Keywords
Meniere disease - vestibular science - Reissner membrane
Introduction
Meniere disease was first described in 1861, and is a clinical entity characterized
by hearing loss, tinnitus and vertigo.[1] The associated pathology known as endolymphatic hydrops was first described in 1938.[2] The pathophysiology is suspected to entail rupture of the labyrinth membranes, especially
the thin and delicate cochleo-saccular membranes of the pars inferior portion. These
cochleo-saccular membranes consist of a single basement membrane, less than 5 microns
thick, covered on both sides by a single layer of epithelial cells. Rupture of these
membranes causes the release of potassium-rich endolymph into the surrounding perilymph
with a neurotoxic effect.[3] The etiology remains enigmatic but may involve heredity, auto-immunity, and inflammation.[4]

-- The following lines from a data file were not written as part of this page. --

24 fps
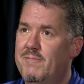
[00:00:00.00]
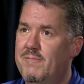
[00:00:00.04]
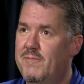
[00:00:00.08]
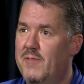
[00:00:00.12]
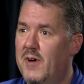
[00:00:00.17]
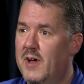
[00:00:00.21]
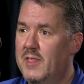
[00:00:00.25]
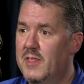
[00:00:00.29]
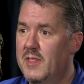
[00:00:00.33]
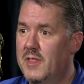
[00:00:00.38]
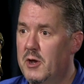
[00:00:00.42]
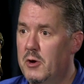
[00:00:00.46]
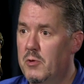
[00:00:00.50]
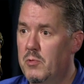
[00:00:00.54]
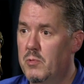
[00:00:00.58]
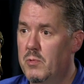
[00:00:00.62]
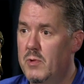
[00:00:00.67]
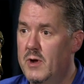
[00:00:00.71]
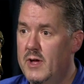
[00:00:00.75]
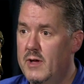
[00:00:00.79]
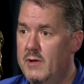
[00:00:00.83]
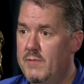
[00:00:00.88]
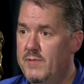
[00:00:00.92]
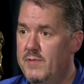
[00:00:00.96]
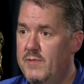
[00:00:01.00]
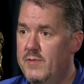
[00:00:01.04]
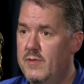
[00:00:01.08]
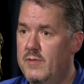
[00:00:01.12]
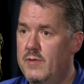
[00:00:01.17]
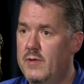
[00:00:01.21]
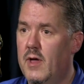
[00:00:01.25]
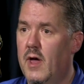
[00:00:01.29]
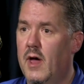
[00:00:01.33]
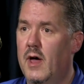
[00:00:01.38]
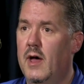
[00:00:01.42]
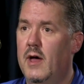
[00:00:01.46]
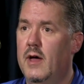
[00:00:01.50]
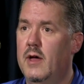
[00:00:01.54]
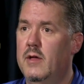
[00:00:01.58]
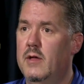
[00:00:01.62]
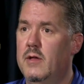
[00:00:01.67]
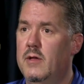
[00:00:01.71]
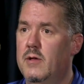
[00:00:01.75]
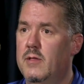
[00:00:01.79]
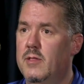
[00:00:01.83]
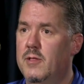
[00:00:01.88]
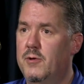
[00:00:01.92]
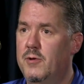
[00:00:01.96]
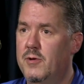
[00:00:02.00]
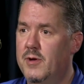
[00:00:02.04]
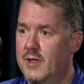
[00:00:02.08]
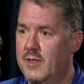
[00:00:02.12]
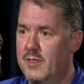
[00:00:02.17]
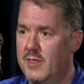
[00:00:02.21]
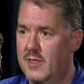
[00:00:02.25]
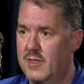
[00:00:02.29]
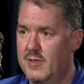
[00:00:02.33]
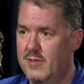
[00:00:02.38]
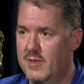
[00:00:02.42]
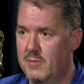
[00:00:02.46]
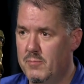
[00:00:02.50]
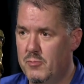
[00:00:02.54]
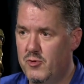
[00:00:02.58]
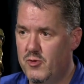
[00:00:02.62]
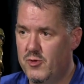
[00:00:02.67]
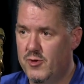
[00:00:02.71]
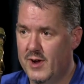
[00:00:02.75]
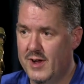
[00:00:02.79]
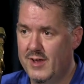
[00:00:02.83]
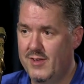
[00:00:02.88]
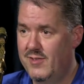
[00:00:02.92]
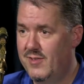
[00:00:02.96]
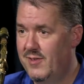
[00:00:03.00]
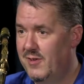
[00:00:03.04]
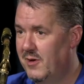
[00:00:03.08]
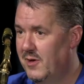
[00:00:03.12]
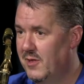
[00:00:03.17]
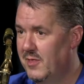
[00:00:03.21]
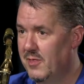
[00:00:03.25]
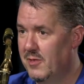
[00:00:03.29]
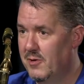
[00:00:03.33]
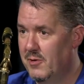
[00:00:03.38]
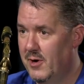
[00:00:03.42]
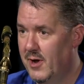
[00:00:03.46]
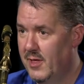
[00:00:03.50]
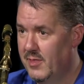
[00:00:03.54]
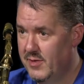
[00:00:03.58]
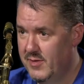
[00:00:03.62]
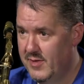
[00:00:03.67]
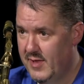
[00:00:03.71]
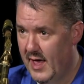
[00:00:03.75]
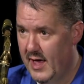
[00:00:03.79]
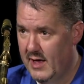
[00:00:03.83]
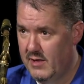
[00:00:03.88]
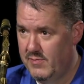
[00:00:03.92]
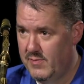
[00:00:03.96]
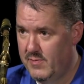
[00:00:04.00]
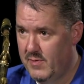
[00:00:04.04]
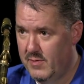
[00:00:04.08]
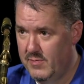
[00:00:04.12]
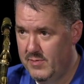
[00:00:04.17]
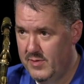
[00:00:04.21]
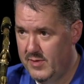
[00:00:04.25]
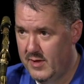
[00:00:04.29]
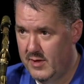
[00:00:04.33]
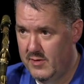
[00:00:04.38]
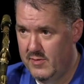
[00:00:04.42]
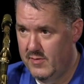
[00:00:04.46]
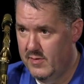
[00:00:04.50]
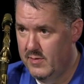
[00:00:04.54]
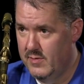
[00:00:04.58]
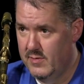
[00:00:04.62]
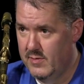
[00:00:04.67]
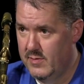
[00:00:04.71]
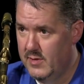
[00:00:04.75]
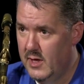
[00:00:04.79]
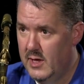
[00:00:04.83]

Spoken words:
fun little riffs, learning some tricks you can learn on the saxophone, such as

The reason why some membranes in Meniere disease only distend while others rupture
remains enigmatic. A double-hit mechanism that involves a change in membrane distensibility
is theorized to play a role in this process.[5] However, the biomechanics of how this might come about remained speculative. Recent
investigations suggest that hydropic lesion behavior may be determined by the viscoelastoplastic
properties of cochleo-saccular membranes, especially the sensitivity to strain rate.[6] The aim of this study is the construction of a rupture risk envelope for the cochleo-saccular
membranes, based on viscoelastoplasticity, to provide insight into the lesion behavior
in Meniere disease.
Methods
A model membrane consisting of precipitated collagen was used to emulate the cochlea-saccular
membranes.[6] The reported deformation data from this collagen model of the cochlea-saccular membranes
was utilized in this analysis.[7] The onset of rupture risk was defined as the yield point of a collagen model membrane
when subjected to in vitro tensile testing. The yield point is defined as the point
where the load deformation curve starts to flatten, indicating incipient membrane
failure. This yield point stress was defined as 80% of the reported failure stress
on the load deformation curve, as shown in [Fig. 1], and used with permission.[7] The yield point stress was correlated with reported strain rate and linear modulus
data used for the collagen model. This locus of yield points was then plotted on a
Cartesian load-deformation grid to graphically construct the rupture risk envelope.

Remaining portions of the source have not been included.